Khulan grimaced; she knew that pose. It was not that of a woman, but of something with talons and teeth. The boneless grace of a predator lying in wait. Her limbs were in an easy arrangement; she could leap to her feet in a second.

Instead, the woman gestured to a slave girl who stoked up the grilles until they crackled with flame. When the light flared, it threw the predator into high relief. Shadows lingered under her eyes, and though her dark hair was shot through with silver, there was an ageless quality to her face. Until this afternoon, Khulan would have followed her off the edge of the world.

"Come, sit." The woman—the Jackal—beckoned to the seat across from her.

Khulan's eyes narrowed as she weighed the command. After a breath, she sank into the chair, her elbows crowding over the table.

"I had hoped your son would join us. I'd been counting on Batu's appetite." The Jackal tipped her goblet towards the table.

It was laden with food and drink, far more than two women could eat. Steam curled from platters of roasted meat and sweet dumplings. Clove and cardamom from the Durhaani Coast dusted fried barley, and a stew of salted milk tea ribboned over a salver of rice.

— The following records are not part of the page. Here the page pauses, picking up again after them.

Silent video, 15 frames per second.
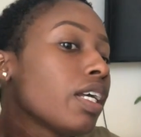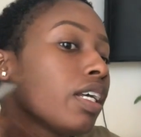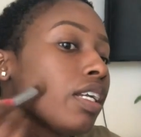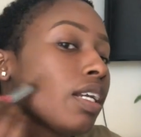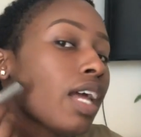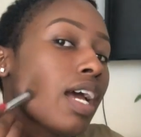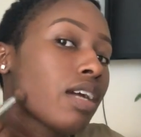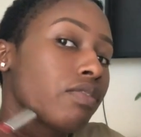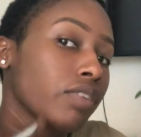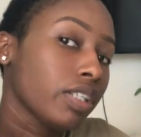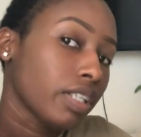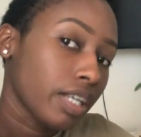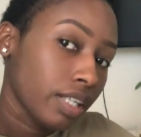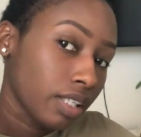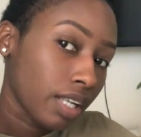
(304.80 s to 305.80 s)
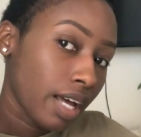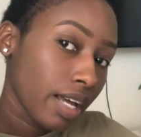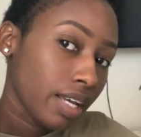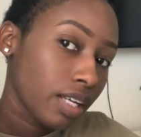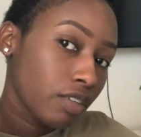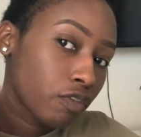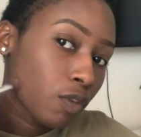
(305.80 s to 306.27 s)
in everyday
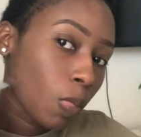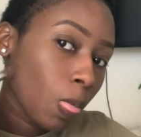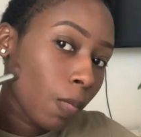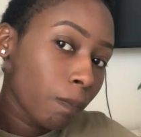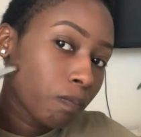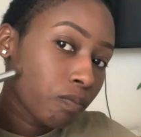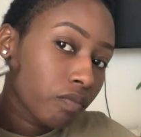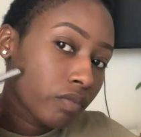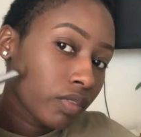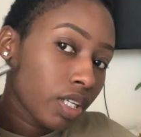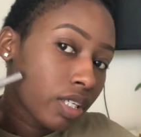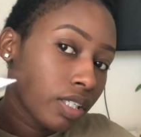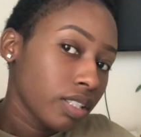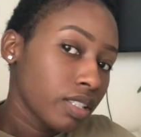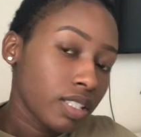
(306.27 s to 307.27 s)
life. This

Khulan pressed her lips into a tight line. "His fever rose. The shamans don't know if he will last the night."

She fixed her gaze on the Jackal and willed the lie not to show on her face.

While a fever had kept Batu from this morning's battle, there was little risk of his death. In fact, the moment she had returned to camp, Khulan had thrown him from his cot. He had sprawled on the ground, and before he could regain his footing, she had thrust a pack at him.